** Opening Given records block **

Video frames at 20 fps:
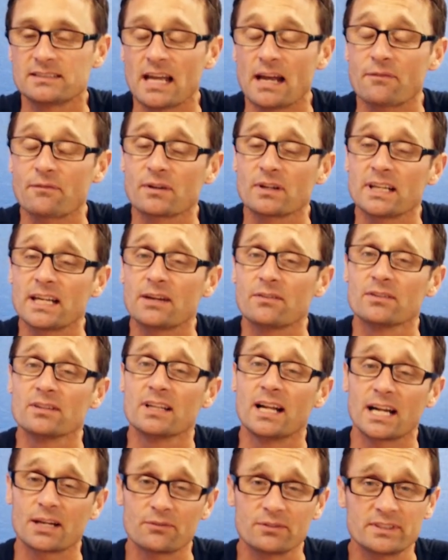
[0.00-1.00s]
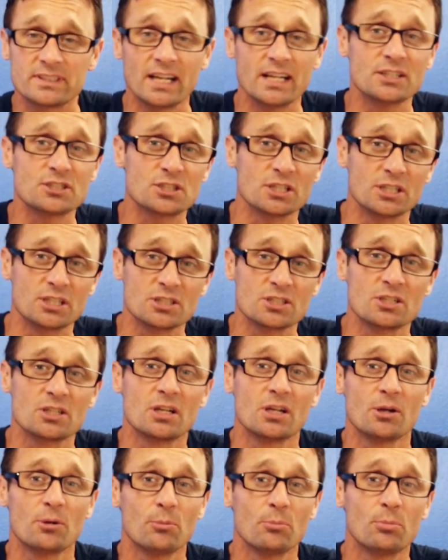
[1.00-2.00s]
definitely have a lot of attention
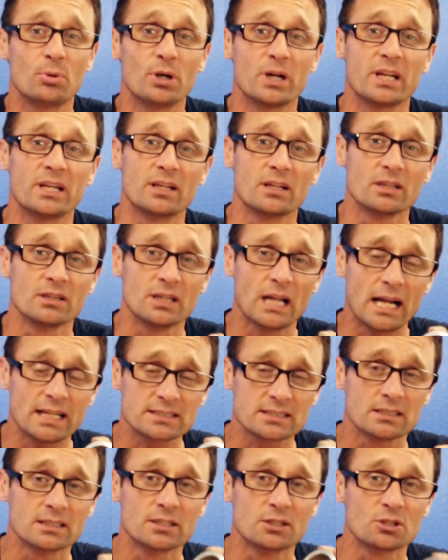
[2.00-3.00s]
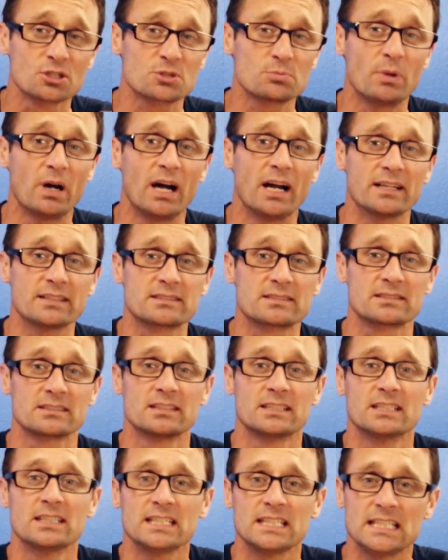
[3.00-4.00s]
put into lots of little spots,
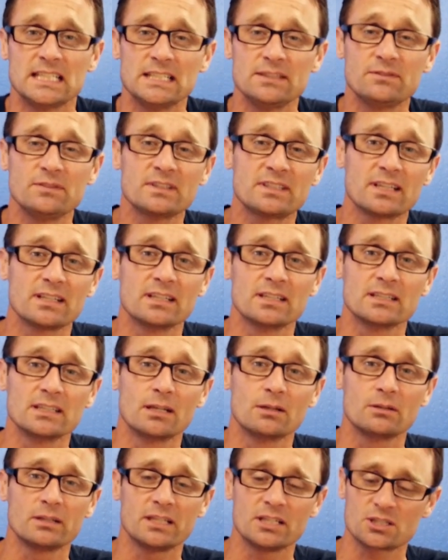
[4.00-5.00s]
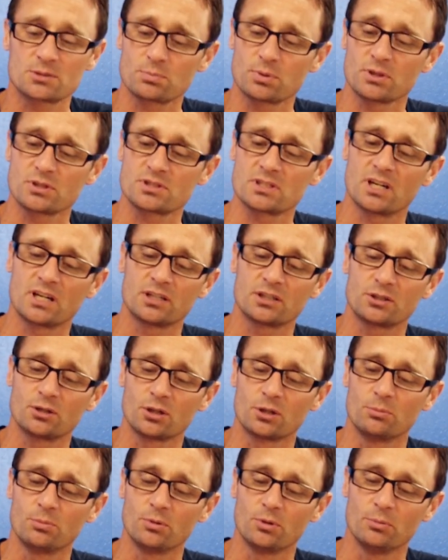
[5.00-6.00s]
even to the lowliest person on the
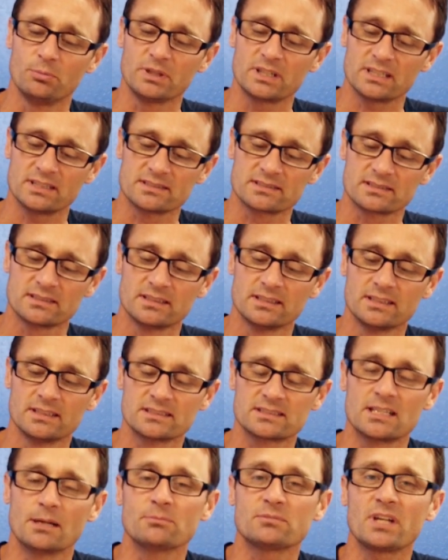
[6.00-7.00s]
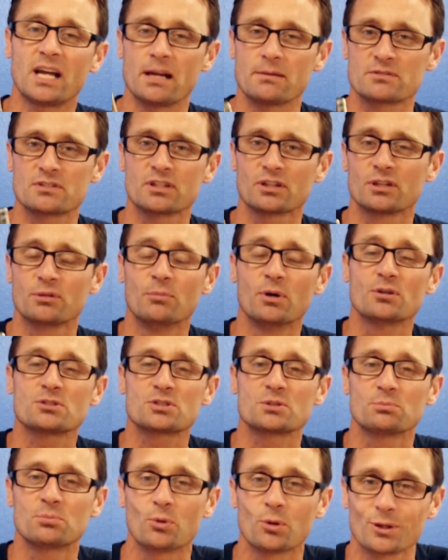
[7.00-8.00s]
totem pole because sometimes they're the
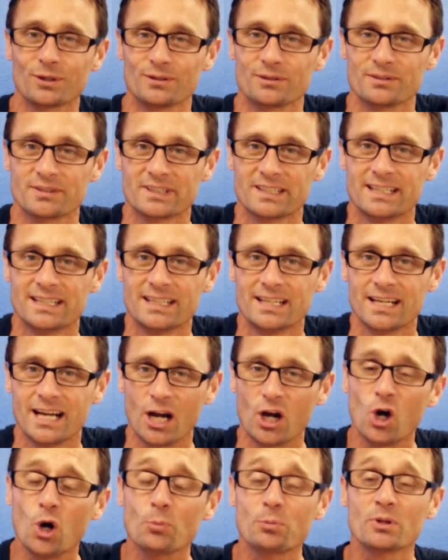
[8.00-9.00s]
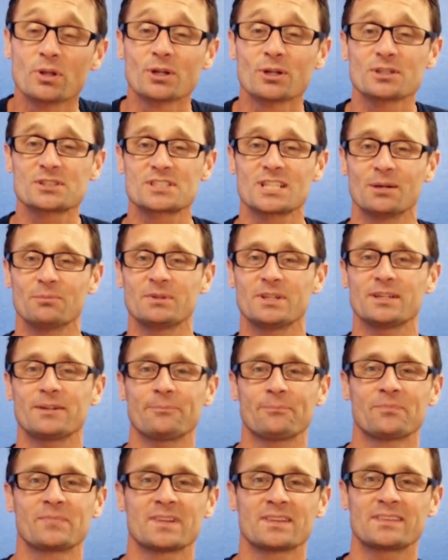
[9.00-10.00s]
most important. I hope you learned something
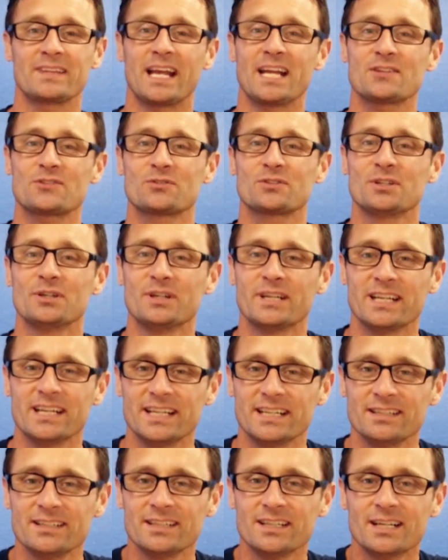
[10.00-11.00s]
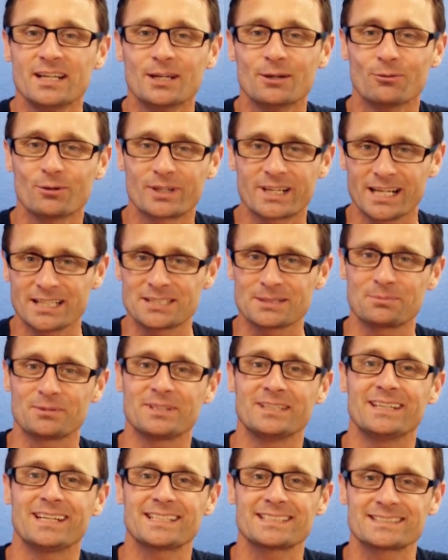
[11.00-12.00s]
here. Thanks for tuning in. We'll catch up
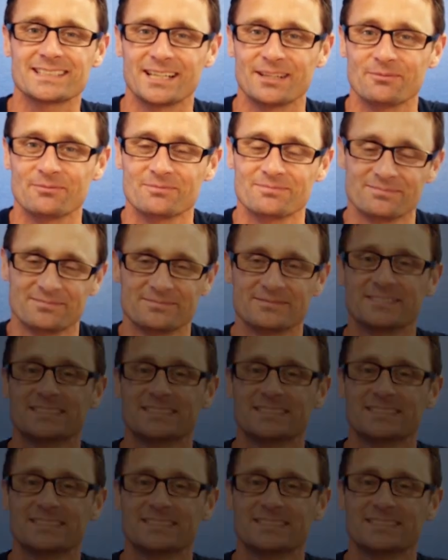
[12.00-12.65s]
with you next time.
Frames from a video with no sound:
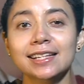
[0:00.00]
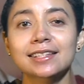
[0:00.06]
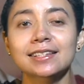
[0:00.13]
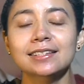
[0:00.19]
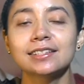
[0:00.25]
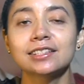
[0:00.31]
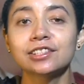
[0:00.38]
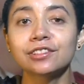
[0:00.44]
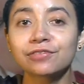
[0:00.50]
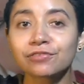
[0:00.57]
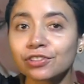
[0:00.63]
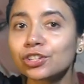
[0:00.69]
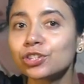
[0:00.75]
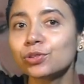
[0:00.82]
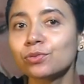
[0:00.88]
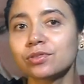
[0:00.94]
its
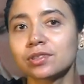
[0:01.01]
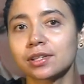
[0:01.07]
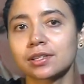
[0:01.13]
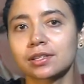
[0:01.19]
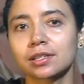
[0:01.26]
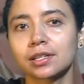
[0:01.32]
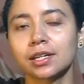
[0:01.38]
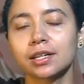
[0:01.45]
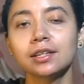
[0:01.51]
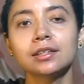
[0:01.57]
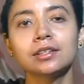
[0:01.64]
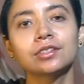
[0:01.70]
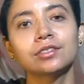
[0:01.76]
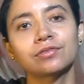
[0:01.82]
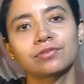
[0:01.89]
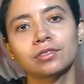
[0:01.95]
different uses in
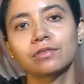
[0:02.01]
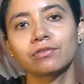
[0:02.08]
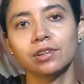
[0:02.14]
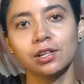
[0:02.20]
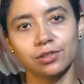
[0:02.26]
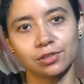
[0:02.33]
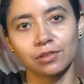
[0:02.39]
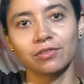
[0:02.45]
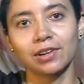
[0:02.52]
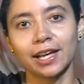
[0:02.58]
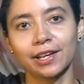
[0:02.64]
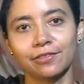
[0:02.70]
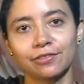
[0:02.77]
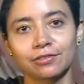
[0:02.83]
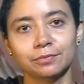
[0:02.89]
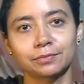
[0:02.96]
different fields of
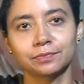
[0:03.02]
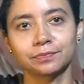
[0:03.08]
life.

** Closing Given records block **

▶ [Exercise details] Skip the pictures. Return exactly the lines from the one containing "[1.00-2.00s]" through the end of the data above, both included, and nothing besides.

▶ [Answer space]
[1.00-2.00s]
definitely have a lot of attention
[2.00-3.00s]
[3.00-4.00s]
put into lots of little spots,
[4.00-5.00s]
[5.00-6.00s]
even to the lowliest person on the
[6.00-7.00s]
[7.00-8.00s]
totem pole because sometimes they're the
[8.00-9.00s]
[9.00-10.00s]
most important. I hope you learned something
[10.00-11.00s]
[11.00-12.00s]
here. Thanks for tuning in. We'll catch up
[12.00-12.65s]
with you next time.
Frames from a video with no sound:
[0:00.00]
[0:00.06]
[0:00.13]
[0:00.19]
[0:00.25]
[0:00.31]
[0:00.38]
[0:00.44]
[0:00.50]
[0:00.57]
[0:00.63]
[0:00.69]
[0:00.75]
[0:00.82]
[0:00.88]
[0:00.94]
its
[0:01.01]
[0:01.07]
[0:01.13]
[0:01.19]
[0:01.26]
[0:01.32]
[0:01.38]
[0:01.45]
[0:01.51]
[0:01.57]
[0:01.64]
[0:01.70]
[0:01.76]
[0:01.82]
[0:01.89]
[0:01.95]
different uses in
[0:02.01]
[0:02.08]
[0:02.14]
[0:02.20]
[0:02.26]
[0:02.33]
[0:02.39]
[0:02.45]
[0:02.52]
[0:02.58]
[0:02.64]
[0:02.70]
[0:02.77]
[0:02.83]
[0:02.89]
[0:02.96]
different fields of
[0:03.02]
[0:03.08]
life.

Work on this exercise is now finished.